Для философии конца XX века тотальность станет ругательным
словом, связанным цепью случайных ассоциаций с тоталитаризмом Советского Союза.
Тотальность, особенно для так называемых новых философов, всегда отдает ГУЛАГом[30].
Немногие действительно относящиеся к делу возражения против тотальности были
использованы для легитимации status quo. Для Лефевра
тотальность имеет несколько иной смысл. Это не тотальность, достигнутая
философской системой, а тотальность как ориентация для практики. «Дискурс
стремится к тотальности. Он и должен стремиться к тотальности, но он, тем не
менее, всегда неполон»[31]. То, что
Лефевр называет тотализацией, – это раскрывающийся как
тенденция праксис.
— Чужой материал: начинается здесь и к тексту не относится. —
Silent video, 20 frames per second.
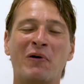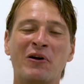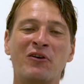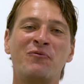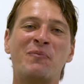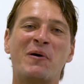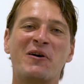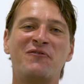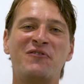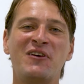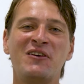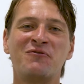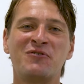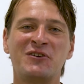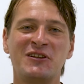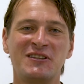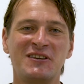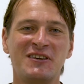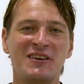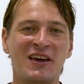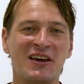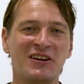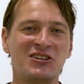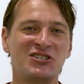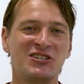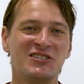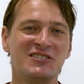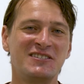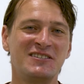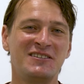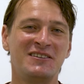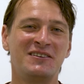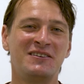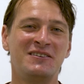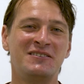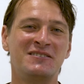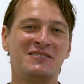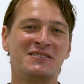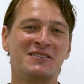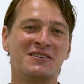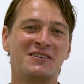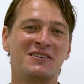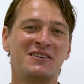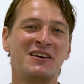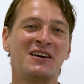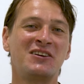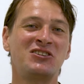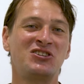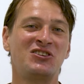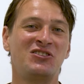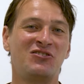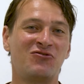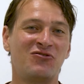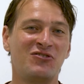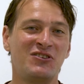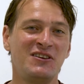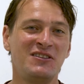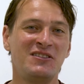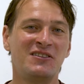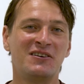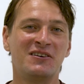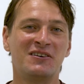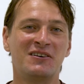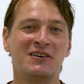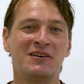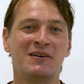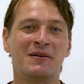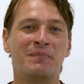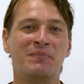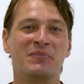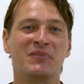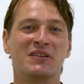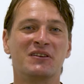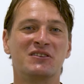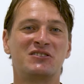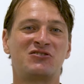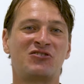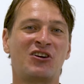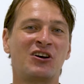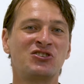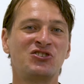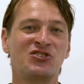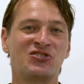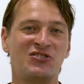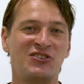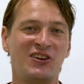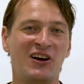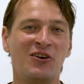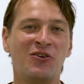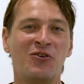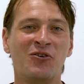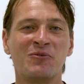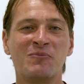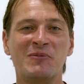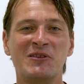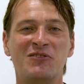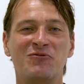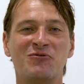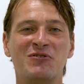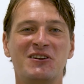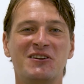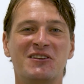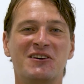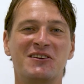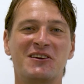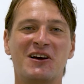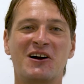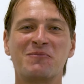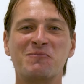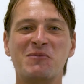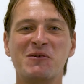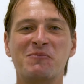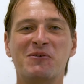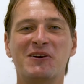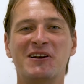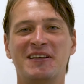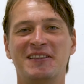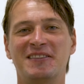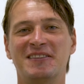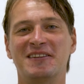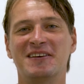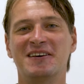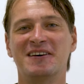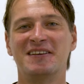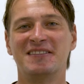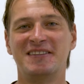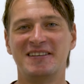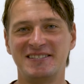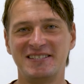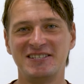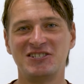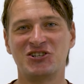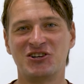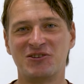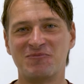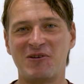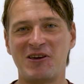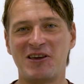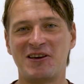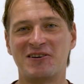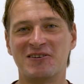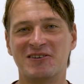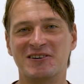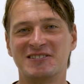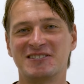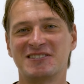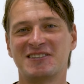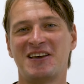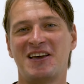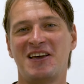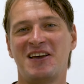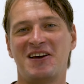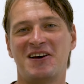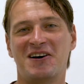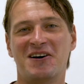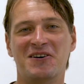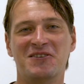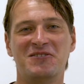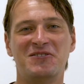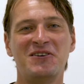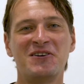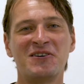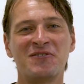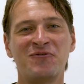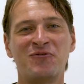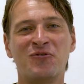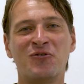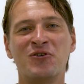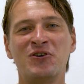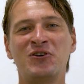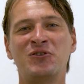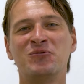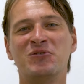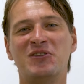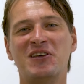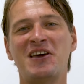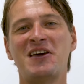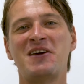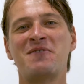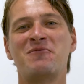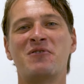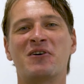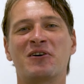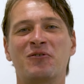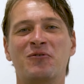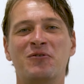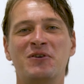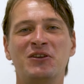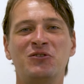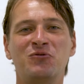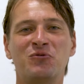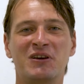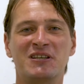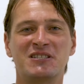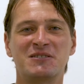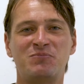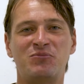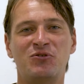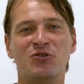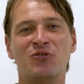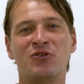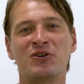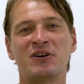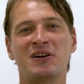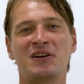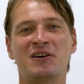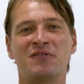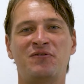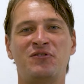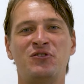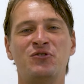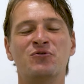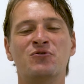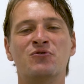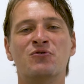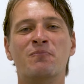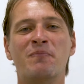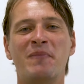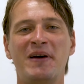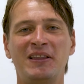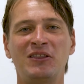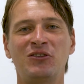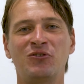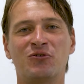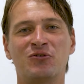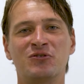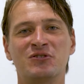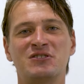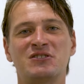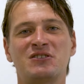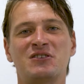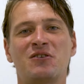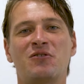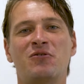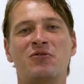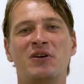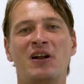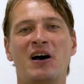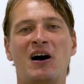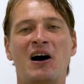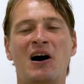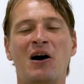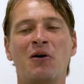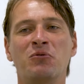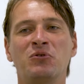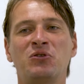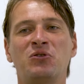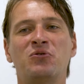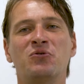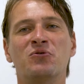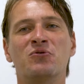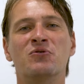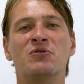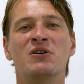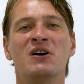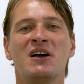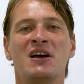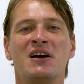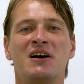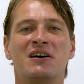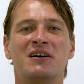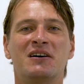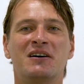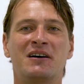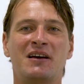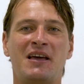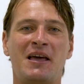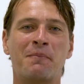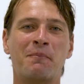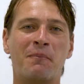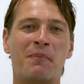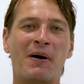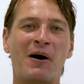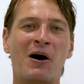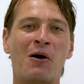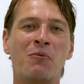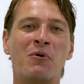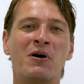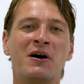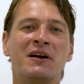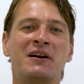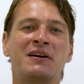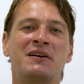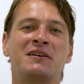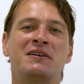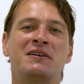of my favorite key actions is key action 3, the structured dialogue between young people and decision makers. Therefore, today we are going to explore a few methods on how to empower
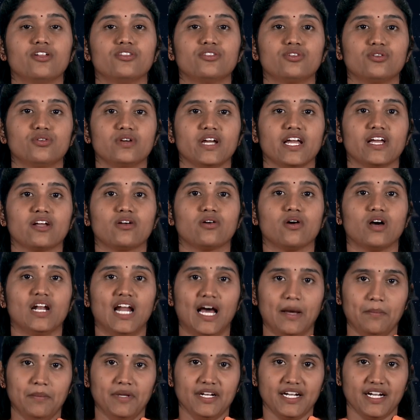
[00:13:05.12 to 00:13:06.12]
Through a
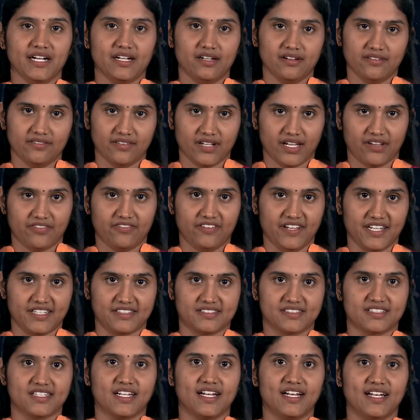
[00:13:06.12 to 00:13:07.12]
collaborative
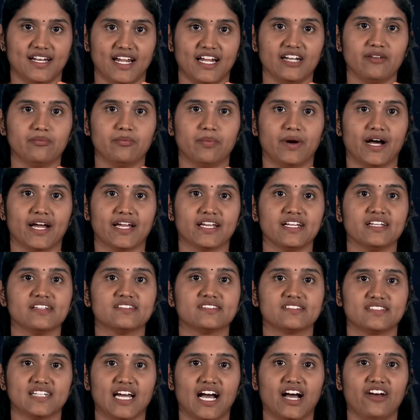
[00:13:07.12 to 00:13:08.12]
effort led by
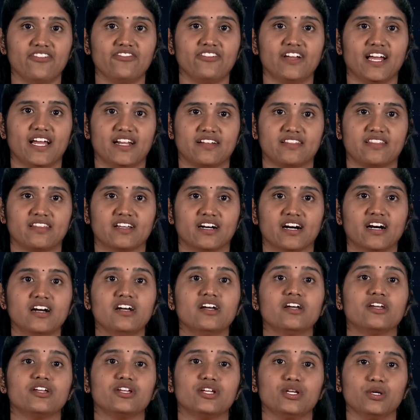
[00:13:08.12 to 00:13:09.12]
staff at the
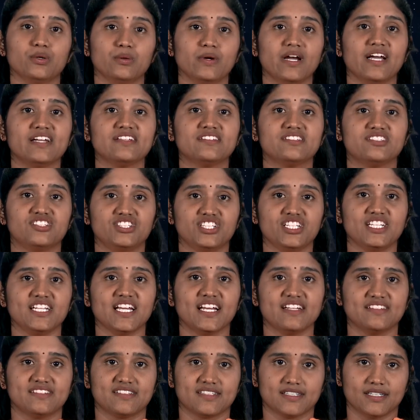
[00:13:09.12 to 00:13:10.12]

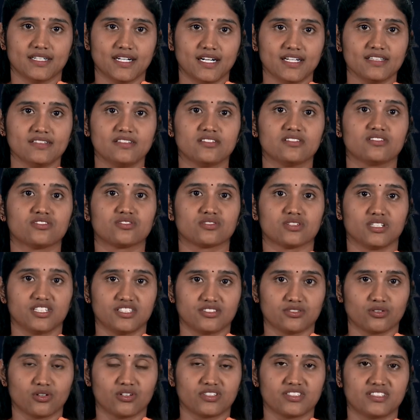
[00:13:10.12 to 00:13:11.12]
USGS Earth
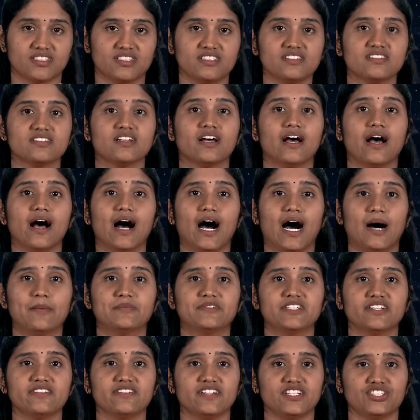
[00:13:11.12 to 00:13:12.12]
Resources
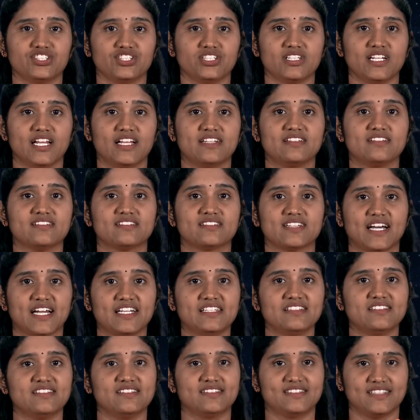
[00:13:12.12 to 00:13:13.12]
Observation and
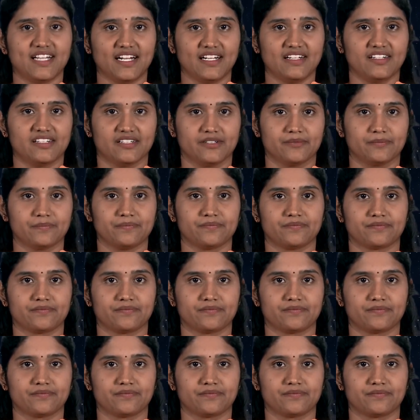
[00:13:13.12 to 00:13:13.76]
Science Center.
Каждая практика стремится к собственной тотализации, понятие
тотальности направляет исследование.
«Любая тотализация, стремящаяся достичь тотальности, лопается – но только
после того, как выяснит, что она считает присущими ей существенными потенциями»[32].
«При отсутствии настойчивого стремления к тотальности теория и практика
принимают “реальное”, как оно есть, и “положение дел” в том виде, как оно дано:
как фрагментарное, разделенное и бессвязное»[33].
Тотальность – негативное понятие; это
зазор между тем, что возможно, и тем, что невозможно. Критика повседневности
завязана на продумывании определенных моментов внутри тотальности – настолько,
насколько они это позволяют.
В повседневной жизни группы действуют в
соответствии со своими стратегиями настолько, насколько последние это
позволяют. Праксис – одновременно повторение и создание чего-то нового.
Творчество возникает из повторения. Изобретательность рождается из
повседневности, но не из действий отдельного гения, а из коллективной игры.
«Не может ли оказаться так, что изобретательность – или семена
изобретательности – являются продуктом ограниченной, однако смелой практики
небольших групп: сект, тайных обществ, политических партий, выборных
коллективов, лабораторий, театральных трупп и т.п.?»[34]
Как и у Йорна, источники творчества
народны, что не приводит, однако, к некритическому восхищению всем народным.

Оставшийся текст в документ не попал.